WORK INSTRUCTION:
Only the lines from the one with "[00:00:02.00 to 00:00:03.00]" to the end of the data below should be given again, exactly as written.

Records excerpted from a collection

#####

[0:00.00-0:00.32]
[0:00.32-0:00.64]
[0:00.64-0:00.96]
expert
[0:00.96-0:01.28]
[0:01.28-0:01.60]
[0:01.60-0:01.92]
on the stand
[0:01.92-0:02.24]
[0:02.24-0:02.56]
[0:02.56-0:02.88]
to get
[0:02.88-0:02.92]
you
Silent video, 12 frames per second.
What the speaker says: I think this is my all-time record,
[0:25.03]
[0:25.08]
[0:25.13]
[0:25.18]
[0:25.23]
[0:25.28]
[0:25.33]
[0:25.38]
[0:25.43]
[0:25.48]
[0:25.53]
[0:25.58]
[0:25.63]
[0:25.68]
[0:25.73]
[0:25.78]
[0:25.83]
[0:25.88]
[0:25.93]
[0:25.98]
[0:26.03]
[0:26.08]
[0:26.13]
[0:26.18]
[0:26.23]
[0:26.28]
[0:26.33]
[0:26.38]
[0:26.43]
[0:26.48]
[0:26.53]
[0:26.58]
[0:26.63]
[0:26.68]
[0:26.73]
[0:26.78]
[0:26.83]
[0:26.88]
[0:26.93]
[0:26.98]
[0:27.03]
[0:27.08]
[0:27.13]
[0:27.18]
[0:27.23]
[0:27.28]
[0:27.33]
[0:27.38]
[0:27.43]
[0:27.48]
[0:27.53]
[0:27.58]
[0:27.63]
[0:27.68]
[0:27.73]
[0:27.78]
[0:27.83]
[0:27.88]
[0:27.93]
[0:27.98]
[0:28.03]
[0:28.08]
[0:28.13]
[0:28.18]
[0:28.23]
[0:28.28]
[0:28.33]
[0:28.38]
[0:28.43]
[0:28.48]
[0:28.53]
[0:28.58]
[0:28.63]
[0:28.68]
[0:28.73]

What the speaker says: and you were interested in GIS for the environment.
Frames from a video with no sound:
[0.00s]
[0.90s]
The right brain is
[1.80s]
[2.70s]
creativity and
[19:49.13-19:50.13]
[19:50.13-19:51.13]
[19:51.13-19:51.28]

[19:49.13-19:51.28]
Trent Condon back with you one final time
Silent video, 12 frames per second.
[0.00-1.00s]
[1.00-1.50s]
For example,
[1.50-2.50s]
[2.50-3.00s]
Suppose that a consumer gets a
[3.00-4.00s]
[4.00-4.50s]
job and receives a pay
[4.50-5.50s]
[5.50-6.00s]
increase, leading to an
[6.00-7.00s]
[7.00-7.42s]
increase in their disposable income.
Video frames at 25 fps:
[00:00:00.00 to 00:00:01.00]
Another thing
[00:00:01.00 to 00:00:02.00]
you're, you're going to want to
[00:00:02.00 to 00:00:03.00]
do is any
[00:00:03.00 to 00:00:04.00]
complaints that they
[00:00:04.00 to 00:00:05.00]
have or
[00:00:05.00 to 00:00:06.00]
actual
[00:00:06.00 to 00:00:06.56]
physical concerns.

#####

REPLY:
[00:00:02.00 to 00:00:03.00]
do is any
[00:00:03.00 to 00:00:04.00]
complaints that they
[00:00:04.00 to 00:00:05.00]
have or
[00:00:05.00 to 00:00:06.00]
actual
[00:00:06.00 to 00:00:06.56]
physical concerns.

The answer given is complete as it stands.